For the Challenger Class, the voice on the radio is former Red Bull Air Race winner Steve Jones. The second competition category’s Race Director, he works with the pilots from the moment they join a Training Camp.“Knowing them from the beginning helps me see through their eyes. I try to put myself in their place and give them whatever information will assist them to fly safely,” explains Jones, who also flies calibration flights at the events, enabling him to provide firsthand tips on weather and the racetrack. “I need to be acutely aware of each pilot’s qualities and strengths, and I need to be fair with the information that I supply, but also protect flight safety. If I think a pilot needs to be coached a little, I will do that.”

2018 Challenger Cup winner Luke Czepiela shares, “I’ve been following the Red Bull Air Race since 2003 and saw Steve racing, so when I met him at the first Qualification Camp, I knew we were in good hands. It’s great to hear his calm voice and get all his remarks about our flying.”

DiMatteo notes that a familiar voice helps pilots deliver their maximum: “In any high-performance, edge-of-the-envelope flying, the pilot is tasked at 100% of his capability. When you add the concept of racing, being in a new track, on international TV and so on, you can only imagine the stress. As a pilot, a familiar voice that you trust and respect acts as a calming and comforting element that helps you perform better. It’s like hearing your mom or dad or coach saying, ‘Come on, you can do this. I am here to help you succeed.’”

DiMatteo in turn listens closely to the pilot’s voice. “It usually tells me what kind of mindset he is in, [which] keys me on what areas to watch during his run. Talking with the pilots is not to help them do better than anyone else. This is purely for safety purposes and letting them get the most out of themselves.”

When DiMatteo was a fighter pilot landing on aircraft carriers, his duties also included serving as a Landing Signal Officer on deck, alerting the ship and clearing pilots to land (who were very competitive themselves, each aiming to be “TOP HOOK” in their squadron). He parallels that role with announcing, “You’re cleared into the track, smoke on” in the Red Bull Air Race. “When I say ‘smoke on,’ it establishes two-way communications with the pilot, clears the pilot into the track, tells everyone to get ready as here comes a raceplane, and lastly gives the pilot those comforting and calming instructions,” he said.

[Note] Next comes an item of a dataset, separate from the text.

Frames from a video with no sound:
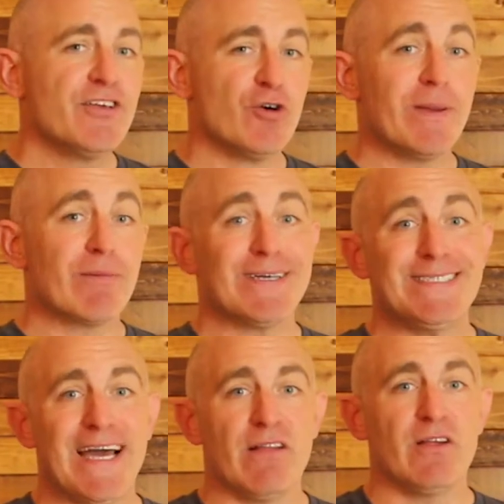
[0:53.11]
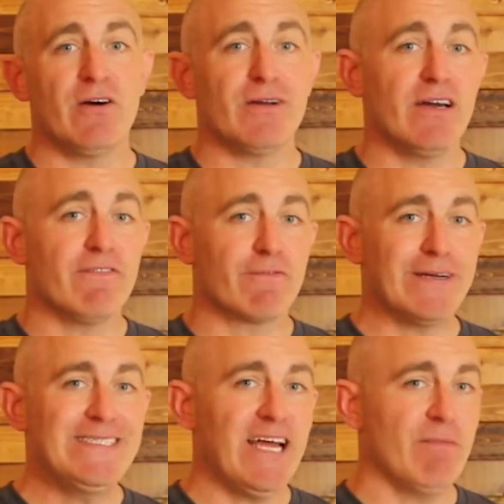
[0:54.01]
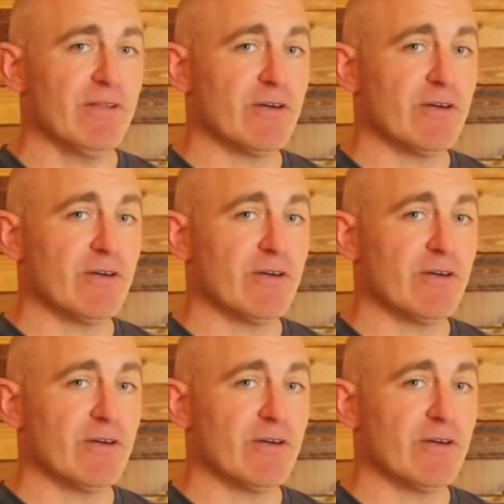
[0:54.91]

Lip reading: you'll be able to download a free template, a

The voice on the radio is most vital when things are not going according to plan. Šonka, a former Czech Air Force pilot, states, “It’s crucial to have somebody who is able to understand what’s happening in the cockpit not only during standard conditions, but especially when something happens and stress is about to rise. I found this very similar in the Red Bull Air Race and military flying.” DiMatteo recalls that when he was Landing Signal Officer, he would talk to the pilots most on pitch-dark nights with bad weather. “Although racing is not the same as flying off the aircraft carrier at night, the stress levels are closer than one might think,” he relates. “If the pilots have an issue in the hold prior to coming into the track, I talk with them to resolve it. Most of the time we get it fixed, but it still can cause residual stress and affect performance in the track if not handled properly.”

He gives as an example a moment earlier this season when Šonka’s airspeed indicators went out just as he was ready to enter the track, where initial airspeed can have a big impact on the final time. “A real-time issue like that was important to handle quickly, properly and fairly,” DiMatteo remarks. “I believe the manner in which I talked Martin into the track with the accurate airspeeds gave him the information he needed in a way that minimized additional stress to him, all while keeping it fair.”